THE TASK — Please reproduce exactly the lines from the start of the records through the one containing "Transcript: The densest, densest", and nothing more.

:: TASK MATERIAL

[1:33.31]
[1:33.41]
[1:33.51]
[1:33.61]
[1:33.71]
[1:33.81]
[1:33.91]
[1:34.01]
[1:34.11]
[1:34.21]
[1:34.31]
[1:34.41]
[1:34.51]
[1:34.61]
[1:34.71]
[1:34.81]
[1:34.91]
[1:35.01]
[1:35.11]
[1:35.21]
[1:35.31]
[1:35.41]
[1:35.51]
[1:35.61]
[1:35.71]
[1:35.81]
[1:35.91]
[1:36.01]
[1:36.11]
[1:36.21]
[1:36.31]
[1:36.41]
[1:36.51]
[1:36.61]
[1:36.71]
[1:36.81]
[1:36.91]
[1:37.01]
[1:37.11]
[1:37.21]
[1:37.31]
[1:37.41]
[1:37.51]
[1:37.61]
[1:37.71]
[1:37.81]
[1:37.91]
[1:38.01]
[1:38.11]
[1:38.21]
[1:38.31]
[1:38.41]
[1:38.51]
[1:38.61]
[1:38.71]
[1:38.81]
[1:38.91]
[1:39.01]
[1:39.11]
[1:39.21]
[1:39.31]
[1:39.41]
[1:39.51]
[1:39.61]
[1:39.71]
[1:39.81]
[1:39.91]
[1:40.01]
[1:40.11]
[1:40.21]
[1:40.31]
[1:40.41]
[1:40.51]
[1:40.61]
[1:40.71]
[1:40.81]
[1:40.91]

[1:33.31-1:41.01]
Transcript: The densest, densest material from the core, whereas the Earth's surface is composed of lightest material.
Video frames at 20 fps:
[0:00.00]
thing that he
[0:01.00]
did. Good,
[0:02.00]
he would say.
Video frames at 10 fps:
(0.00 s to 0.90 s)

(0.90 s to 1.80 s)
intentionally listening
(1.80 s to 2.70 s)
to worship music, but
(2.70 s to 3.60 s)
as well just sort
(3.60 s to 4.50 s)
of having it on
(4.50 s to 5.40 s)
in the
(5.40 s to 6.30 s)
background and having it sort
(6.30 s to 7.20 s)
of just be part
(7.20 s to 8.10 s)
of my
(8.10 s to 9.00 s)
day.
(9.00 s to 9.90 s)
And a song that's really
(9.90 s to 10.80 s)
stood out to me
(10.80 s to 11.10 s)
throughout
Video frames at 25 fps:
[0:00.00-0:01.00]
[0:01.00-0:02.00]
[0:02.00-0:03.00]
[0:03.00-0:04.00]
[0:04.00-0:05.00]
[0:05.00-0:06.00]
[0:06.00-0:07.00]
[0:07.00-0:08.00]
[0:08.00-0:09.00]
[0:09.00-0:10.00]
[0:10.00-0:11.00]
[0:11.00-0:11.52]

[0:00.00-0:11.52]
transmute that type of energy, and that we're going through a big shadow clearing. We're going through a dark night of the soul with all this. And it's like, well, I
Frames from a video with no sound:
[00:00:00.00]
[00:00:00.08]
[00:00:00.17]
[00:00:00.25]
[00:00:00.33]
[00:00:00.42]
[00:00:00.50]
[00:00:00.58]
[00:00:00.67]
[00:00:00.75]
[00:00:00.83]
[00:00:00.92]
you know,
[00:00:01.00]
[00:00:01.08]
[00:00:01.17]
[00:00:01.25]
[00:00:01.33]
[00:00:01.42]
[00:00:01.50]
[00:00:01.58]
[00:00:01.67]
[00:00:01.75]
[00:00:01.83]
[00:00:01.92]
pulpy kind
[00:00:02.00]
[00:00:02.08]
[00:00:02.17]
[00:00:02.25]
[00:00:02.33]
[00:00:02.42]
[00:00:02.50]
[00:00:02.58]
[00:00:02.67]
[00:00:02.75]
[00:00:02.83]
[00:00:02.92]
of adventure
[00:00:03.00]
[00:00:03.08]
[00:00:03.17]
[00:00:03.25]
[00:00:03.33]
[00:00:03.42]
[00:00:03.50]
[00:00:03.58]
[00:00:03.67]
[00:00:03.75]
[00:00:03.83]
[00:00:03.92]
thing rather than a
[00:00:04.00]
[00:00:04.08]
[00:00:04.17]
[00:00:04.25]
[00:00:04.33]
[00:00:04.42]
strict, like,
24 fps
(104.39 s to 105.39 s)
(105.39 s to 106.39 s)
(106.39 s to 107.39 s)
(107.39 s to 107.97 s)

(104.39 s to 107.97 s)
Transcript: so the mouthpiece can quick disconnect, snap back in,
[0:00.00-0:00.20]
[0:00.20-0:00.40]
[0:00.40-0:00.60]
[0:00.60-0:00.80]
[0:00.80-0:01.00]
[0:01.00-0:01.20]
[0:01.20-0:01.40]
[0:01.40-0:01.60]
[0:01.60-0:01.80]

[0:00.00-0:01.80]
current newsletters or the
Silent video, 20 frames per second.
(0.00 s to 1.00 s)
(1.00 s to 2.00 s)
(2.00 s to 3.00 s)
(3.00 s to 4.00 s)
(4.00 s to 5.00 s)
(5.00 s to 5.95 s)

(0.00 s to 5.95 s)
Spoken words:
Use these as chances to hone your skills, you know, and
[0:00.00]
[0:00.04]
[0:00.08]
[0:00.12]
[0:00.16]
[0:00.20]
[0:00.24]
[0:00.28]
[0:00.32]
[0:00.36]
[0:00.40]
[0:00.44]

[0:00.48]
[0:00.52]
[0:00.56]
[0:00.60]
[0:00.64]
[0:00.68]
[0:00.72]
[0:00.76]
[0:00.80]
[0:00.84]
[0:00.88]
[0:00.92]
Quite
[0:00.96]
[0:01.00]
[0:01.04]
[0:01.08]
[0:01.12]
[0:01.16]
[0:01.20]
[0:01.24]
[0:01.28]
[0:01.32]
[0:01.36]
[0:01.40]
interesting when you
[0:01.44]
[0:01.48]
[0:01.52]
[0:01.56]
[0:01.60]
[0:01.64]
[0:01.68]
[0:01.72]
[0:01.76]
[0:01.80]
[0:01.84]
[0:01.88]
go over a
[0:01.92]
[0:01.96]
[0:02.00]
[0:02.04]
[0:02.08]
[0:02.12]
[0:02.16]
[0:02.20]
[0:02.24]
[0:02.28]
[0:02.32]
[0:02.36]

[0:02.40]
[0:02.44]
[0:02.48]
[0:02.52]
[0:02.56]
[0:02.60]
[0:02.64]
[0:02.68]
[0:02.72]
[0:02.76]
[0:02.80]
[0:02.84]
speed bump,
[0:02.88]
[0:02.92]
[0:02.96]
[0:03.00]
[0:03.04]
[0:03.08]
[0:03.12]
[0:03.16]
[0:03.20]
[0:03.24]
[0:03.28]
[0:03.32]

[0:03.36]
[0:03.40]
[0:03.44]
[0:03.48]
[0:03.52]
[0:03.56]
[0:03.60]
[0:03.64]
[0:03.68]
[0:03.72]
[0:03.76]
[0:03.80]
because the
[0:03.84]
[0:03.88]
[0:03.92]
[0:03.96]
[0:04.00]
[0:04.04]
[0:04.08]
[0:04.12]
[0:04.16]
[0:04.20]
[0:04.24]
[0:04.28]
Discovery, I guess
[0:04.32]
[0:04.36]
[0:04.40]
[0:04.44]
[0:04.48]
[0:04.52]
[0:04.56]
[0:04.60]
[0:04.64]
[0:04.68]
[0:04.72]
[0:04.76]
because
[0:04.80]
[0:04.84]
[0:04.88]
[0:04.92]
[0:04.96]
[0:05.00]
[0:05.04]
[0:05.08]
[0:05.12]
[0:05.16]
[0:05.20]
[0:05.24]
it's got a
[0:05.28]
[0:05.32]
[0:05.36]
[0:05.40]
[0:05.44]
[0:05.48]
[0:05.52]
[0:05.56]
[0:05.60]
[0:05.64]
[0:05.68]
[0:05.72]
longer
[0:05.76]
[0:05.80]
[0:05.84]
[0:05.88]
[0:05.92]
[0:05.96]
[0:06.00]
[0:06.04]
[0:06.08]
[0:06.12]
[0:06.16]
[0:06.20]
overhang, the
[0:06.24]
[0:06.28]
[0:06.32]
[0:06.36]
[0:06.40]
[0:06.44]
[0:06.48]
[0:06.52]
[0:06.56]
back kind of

::::

EXPECTED OUTPUT —
[1:33.31]
[1:33.41]
[1:33.51]
[1:33.61]
[1:33.71]
[1:33.81]
[1:33.91]
[1:34.01]
[1:34.11]
[1:34.21]
[1:34.31]
[1:34.41]
[1:34.51]
[1:34.61]
[1:34.71]
[1:34.81]
[1:34.91]
[1:35.01]
[1:35.11]
[1:35.21]
[1:35.31]
[1:35.41]
[1:35.51]
[1:35.61]
[1:35.71]
[1:35.81]
[1:35.91]
[1:36.01]
[1:36.11]
[1:36.21]
[1:36.31]
[1:36.41]
[1:36.51]
[1:36.61]
[1:36.71]
[1:36.81]
[1:36.91]
[1:37.01]
[1:37.11]
[1:37.21]
[1:37.31]
[1:37.41]
[1:37.51]
[1:37.61]
[1:37.71]
[1:37.81]
[1:37.91]
[1:38.01]
[1:38.11]
[1:38.21]
[1:38.31]
[1:38.41]
[1:38.51]
[1:38.61]
[1:38.71]
[1:38.81]
[1:38.91]
[1:39.01]
[1:39.11]
[1:39.21]
[1:39.31]
[1:39.41]
[1:39.51]
[1:39.61]
[1:39.71]
[1:39.81]
[1:39.91]
[1:40.01]
[1:40.11]
[1:40.21]
[1:40.31]
[1:40.41]
[1:40.51]
[1:40.61]
[1:40.71]
[1:40.81]
[1:40.91]

[1:33.31-1:41.01]
Transcript: The densest, densest material from the core, whereas the Earth's surface is composed of lightest material.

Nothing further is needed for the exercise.